WORK ITEM> All the data should be repeated exactly. Any image in it is left out.

[EXTRACTED DATA Boundary: Start]

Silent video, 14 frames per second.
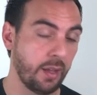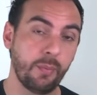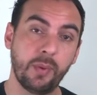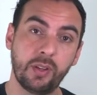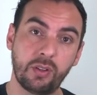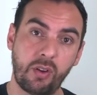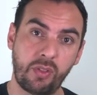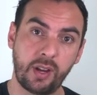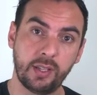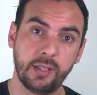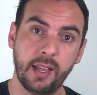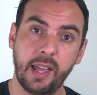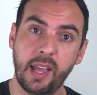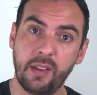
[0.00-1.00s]
major
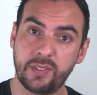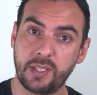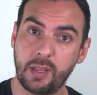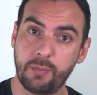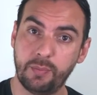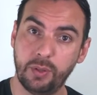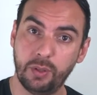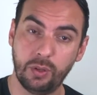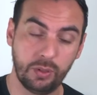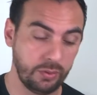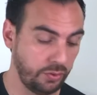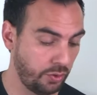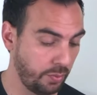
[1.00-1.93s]
3rd half step below to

[EXTRACTED DATA Boundary: End]

SOLVED EXERCISE>
Silent video, 14 frames per second.
[0.00-1.00s]
major
[1.00-1.93s]
3rd half step below to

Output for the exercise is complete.